▶ _Records supplied_
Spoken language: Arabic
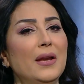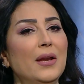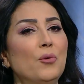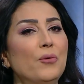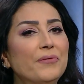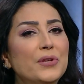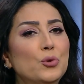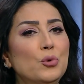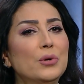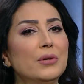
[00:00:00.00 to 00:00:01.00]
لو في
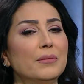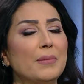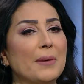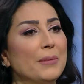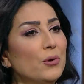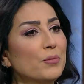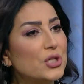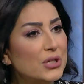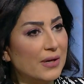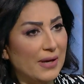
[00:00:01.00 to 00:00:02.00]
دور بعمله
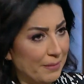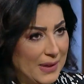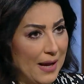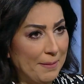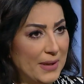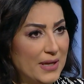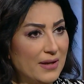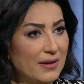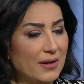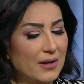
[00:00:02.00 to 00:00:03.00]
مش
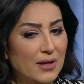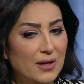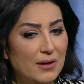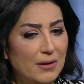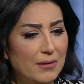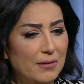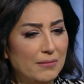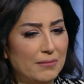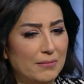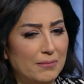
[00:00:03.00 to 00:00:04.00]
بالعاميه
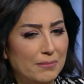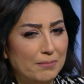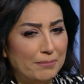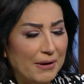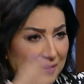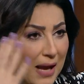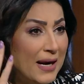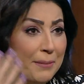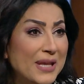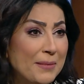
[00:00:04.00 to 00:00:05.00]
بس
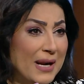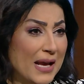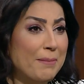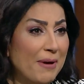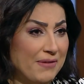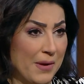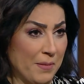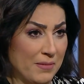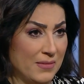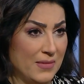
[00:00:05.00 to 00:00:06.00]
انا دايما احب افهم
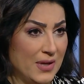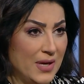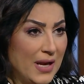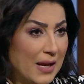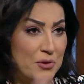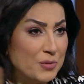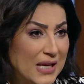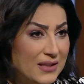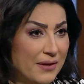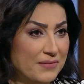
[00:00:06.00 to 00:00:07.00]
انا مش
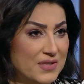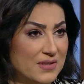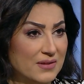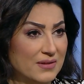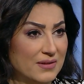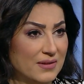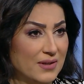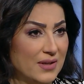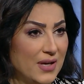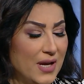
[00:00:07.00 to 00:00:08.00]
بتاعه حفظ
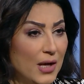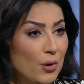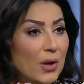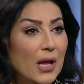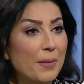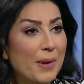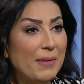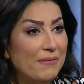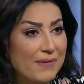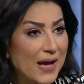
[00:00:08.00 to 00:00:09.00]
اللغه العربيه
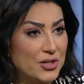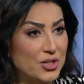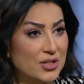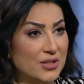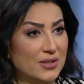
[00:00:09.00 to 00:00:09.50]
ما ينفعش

▶ _What the task requires_
Output the records above exactly as written, but leave out the pictures.

▶ _Answer section_
Spoken language: Arabic
[00:00:00.00 to 00:00:01.00]
لو في
[00:00:01.00 to 00:00:02.00]
دور بعمله
[00:00:02.00 to 00:00:03.00]
مش
[00:00:03.00 to 00:00:04.00]
بالعاميه
[00:00:04.00 to 00:00:05.00]
بس
[00:00:05.00 to 00:00:06.00]
انا دايما احب افهم
[00:00:06.00 to 00:00:07.00]
انا مش
[00:00:07.00 to 00:00:08.00]
بتاعه حفظ
[00:00:08.00 to 00:00:09.00]
اللغه العربيه
[00:00:09.00 to 00:00:09.50]
ما ينفعش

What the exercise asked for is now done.